El amor propio es la base de todo progreso. Lo vemos en los científicos que trabajan para encontrar una vacuna. También santa Luisa lo experimentó, y pone el remedio para que sea un amor propio útil: “Sé que su principal negocio y el mío, es humillarnos mucho, tanto más bajo cuanto más alto quiere elevarnos nuestro espíritu bajo bellos pretextos de unirnos a Dios por nuestra propia industria” (c. 542). La cultura moderna predica la libertad individual, pero, sin humildad, la libertad individual puede romper la igualdad a favor de los fuertes “Si nos examinamos, descubrimos que el amor propio es nuestro mayor enemigo y la causa de hablar unas de otras”. El orgullo agrieta a una Hermana cuando la atormenta la pena de no triunfar, reconoce que no lo hace bien y se revuelve hablando mal de las compañeras, aunque tenga en cuenta lo que decía Pascal: “Nadie habla de nosotros en nuestra presencia como habla en ausencia nuestra.

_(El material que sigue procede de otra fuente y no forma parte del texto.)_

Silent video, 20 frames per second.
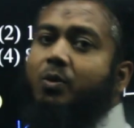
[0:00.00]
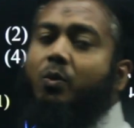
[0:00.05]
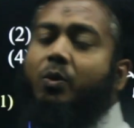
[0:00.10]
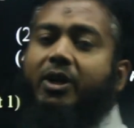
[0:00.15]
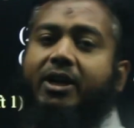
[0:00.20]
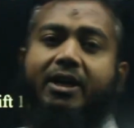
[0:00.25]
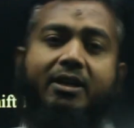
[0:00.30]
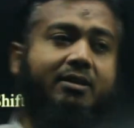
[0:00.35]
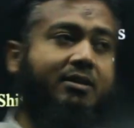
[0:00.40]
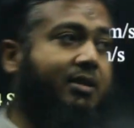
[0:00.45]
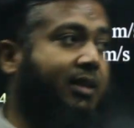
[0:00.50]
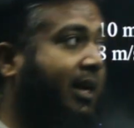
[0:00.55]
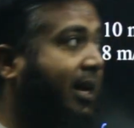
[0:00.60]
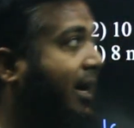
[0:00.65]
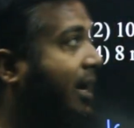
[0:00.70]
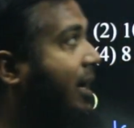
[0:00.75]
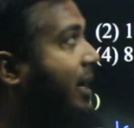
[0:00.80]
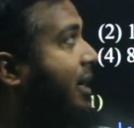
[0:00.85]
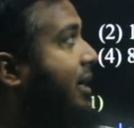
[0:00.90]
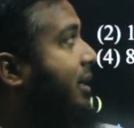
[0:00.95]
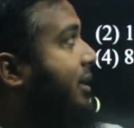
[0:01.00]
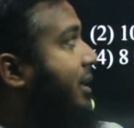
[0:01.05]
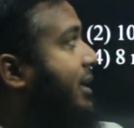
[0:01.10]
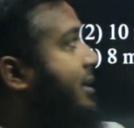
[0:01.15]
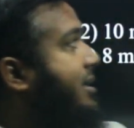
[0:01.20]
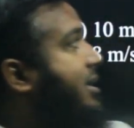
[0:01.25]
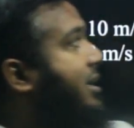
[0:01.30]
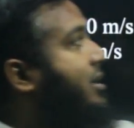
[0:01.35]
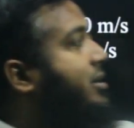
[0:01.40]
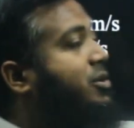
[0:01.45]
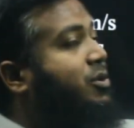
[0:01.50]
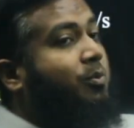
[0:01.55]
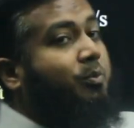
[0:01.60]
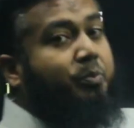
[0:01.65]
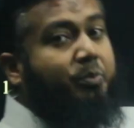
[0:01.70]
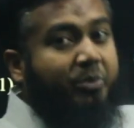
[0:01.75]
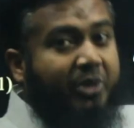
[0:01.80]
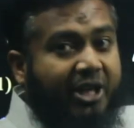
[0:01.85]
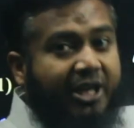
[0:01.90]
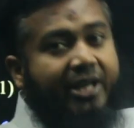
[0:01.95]
We can say this is
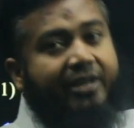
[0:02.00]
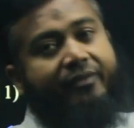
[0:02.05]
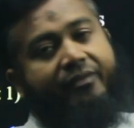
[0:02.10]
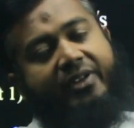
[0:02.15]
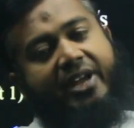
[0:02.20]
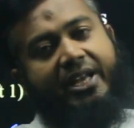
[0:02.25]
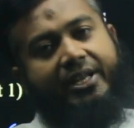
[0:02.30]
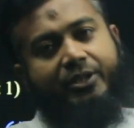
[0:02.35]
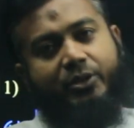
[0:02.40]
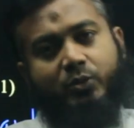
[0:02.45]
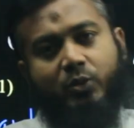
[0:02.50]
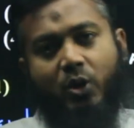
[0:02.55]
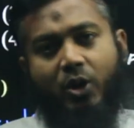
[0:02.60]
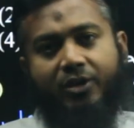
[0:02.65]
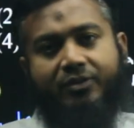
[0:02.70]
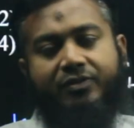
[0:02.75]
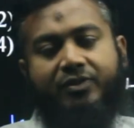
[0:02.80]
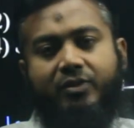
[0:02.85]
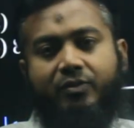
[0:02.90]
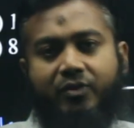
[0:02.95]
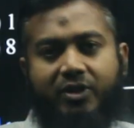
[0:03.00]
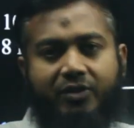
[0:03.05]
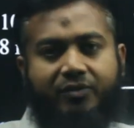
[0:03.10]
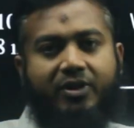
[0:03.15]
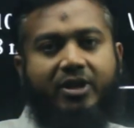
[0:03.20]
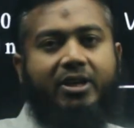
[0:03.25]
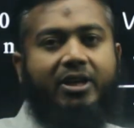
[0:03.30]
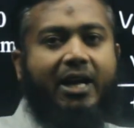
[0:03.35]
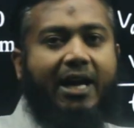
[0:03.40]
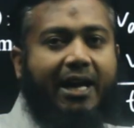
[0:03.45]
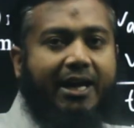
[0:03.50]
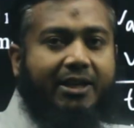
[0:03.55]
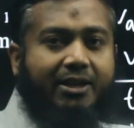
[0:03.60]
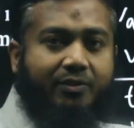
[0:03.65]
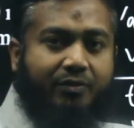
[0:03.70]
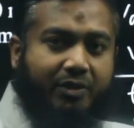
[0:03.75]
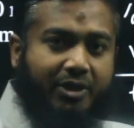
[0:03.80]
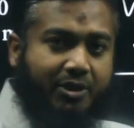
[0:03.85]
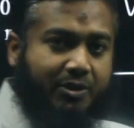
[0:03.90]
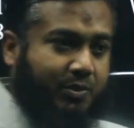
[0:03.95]
mean value of v1 and
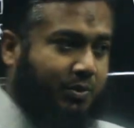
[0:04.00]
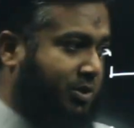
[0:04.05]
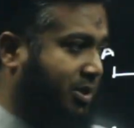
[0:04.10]
v2.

La unión que existe entre los hombres está fundamentada sobre este engaño mutuo; y pocas amistades subsistirían si cada uno supiera lo que su amigo dice de él cuando no está, pues entonces habla sinceramente y sin pasión… Yo apuesto a que si todos los hombres supieran lo que dicen unos de otros, no habría cuatro amigos en el mundo”[1].
Las primeras Hermanas eran consideradas como una asociación acorde con los tiempos (c. 721; E 108). En la actualidad han tenido que prepararse y la gente ya no las considera sirvientas, sino profesoras o enfermeras que sin miedo a infectarse se acercan a los contagiados. Y se sabe que los oficios bajos producen humildad y los altos, orgullo. En el corazón de Jesús “estaba grabada especialmente la humildad y, no creo que exagere al decirlo, con preferencia sobre todas las demás virtudes”, dejándonos “un crucifijo y pasar por un ajusticiado”[2]. Las Hijas de la Caridad se sienten sirvientas de los contagiados de coronavirus y quieren tratarlos como a sus “amos y maestros” (c. 622).
[1]Pensées, 131. Œuvres complètes, La Pléiade, Paris 1954, p. 1126. SLM. c. 49, 116, 129, 191, 269).